Exercise aim =>
For this exercise, retype all the data exactly and exclude every image.

Recorded data =>
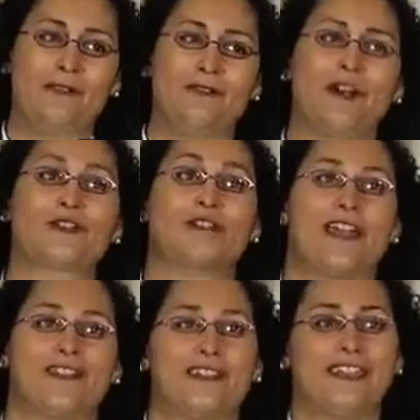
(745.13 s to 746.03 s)

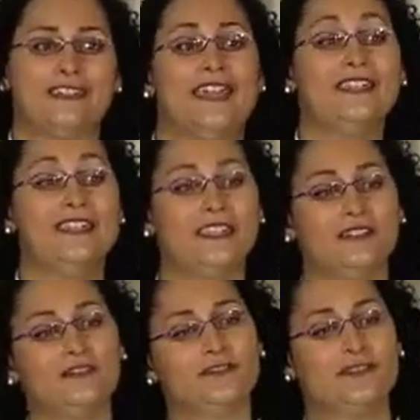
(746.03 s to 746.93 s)
underwriter can
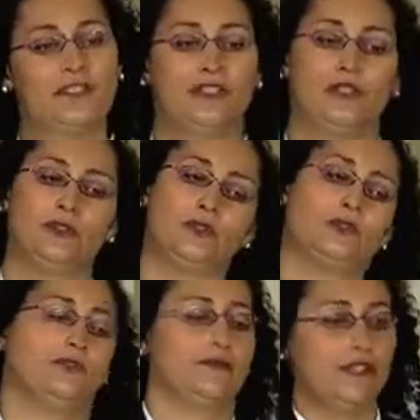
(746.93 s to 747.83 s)
give
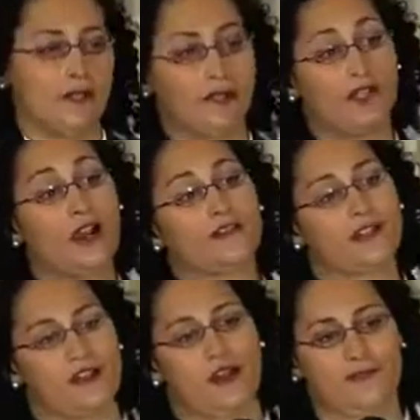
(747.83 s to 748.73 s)
to the
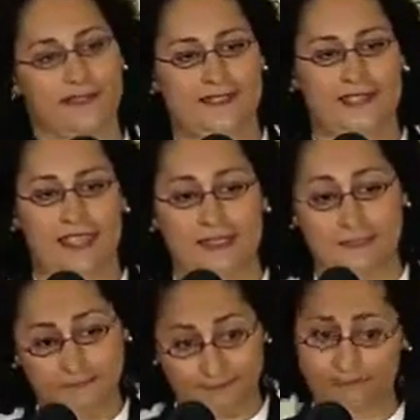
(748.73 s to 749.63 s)
governor of a state,
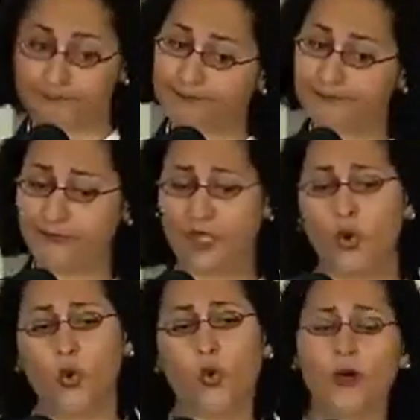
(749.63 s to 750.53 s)

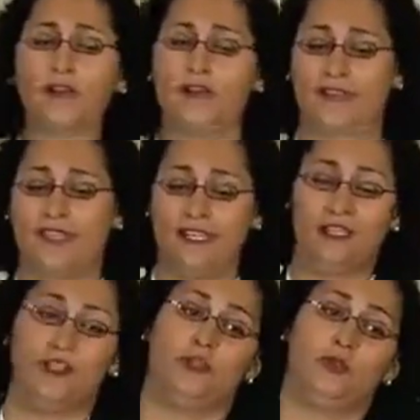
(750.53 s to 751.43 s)
or they can
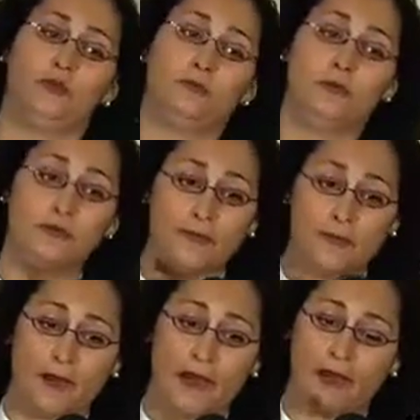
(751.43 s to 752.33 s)
do
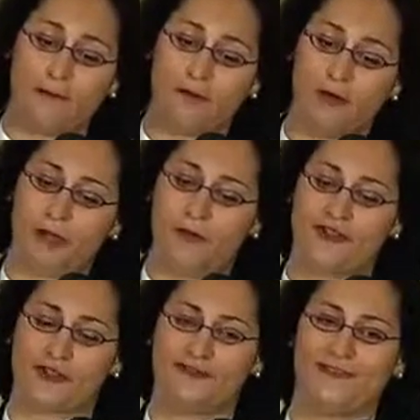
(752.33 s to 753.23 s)
public
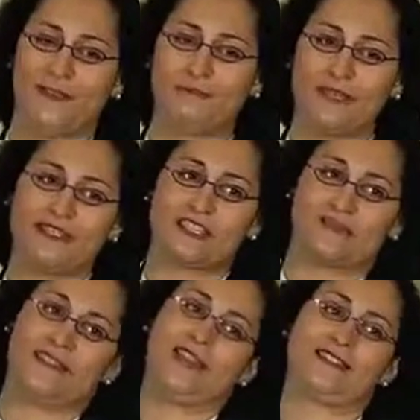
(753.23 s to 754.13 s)
pension fund business
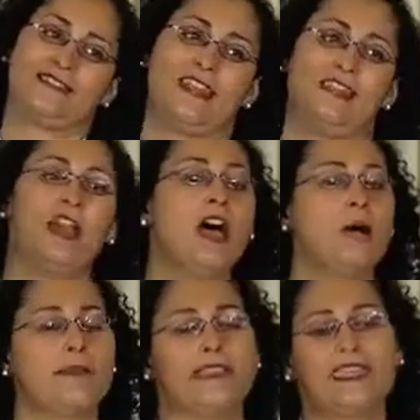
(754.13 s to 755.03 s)
for that state,
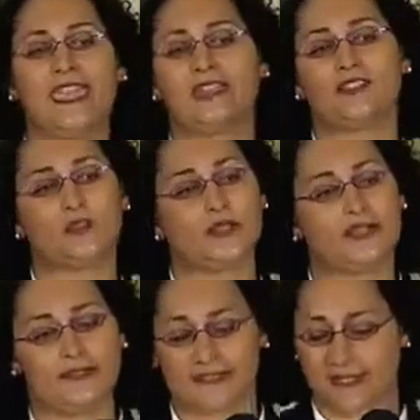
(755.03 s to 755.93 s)
but they can't do it
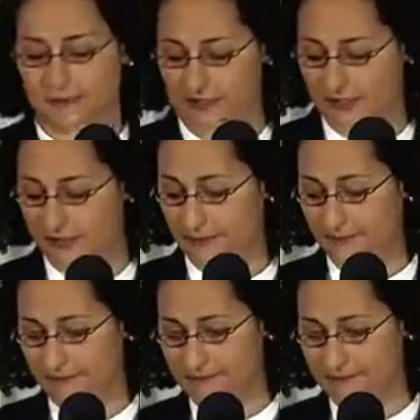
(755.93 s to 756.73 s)
at the same time.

Task response =>
(745.13 s to 746.03 s)

(746.03 s to 746.93 s)
underwriter can
(746.93 s to 747.83 s)
give
(747.83 s to 748.73 s)
to the
(748.73 s to 749.63 s)
governor of a state,
(749.63 s to 750.53 s)

(750.53 s to 751.43 s)
or they can
(751.43 s to 752.33 s)
do
(752.33 s to 753.23 s)
public
(753.23 s to 754.13 s)
pension fund business
(754.13 s to 755.03 s)
for that state,
(755.03 s to 755.93 s)
but they can't do it
(755.93 s to 756.73 s)
at the same time.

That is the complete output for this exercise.